WHAT YOU SHOULD DO: All records below must be written out exactly, with the pictures excluded.

··· MATERIAL PROVIDED

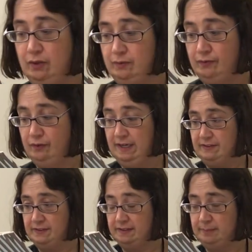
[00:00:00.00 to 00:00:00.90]
no
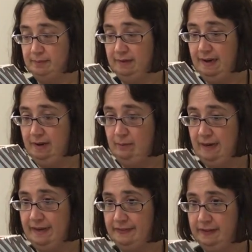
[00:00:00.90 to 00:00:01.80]
friends to play
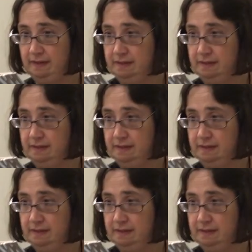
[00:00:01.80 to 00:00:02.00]
with,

······

ANSWER TO THE EXERCISE:
[00:00:00.00 to 00:00:00.90]
no
[00:00:00.90 to 00:00:01.80]
friends to play
[00:00:01.80 to 00:00:02.00]
with,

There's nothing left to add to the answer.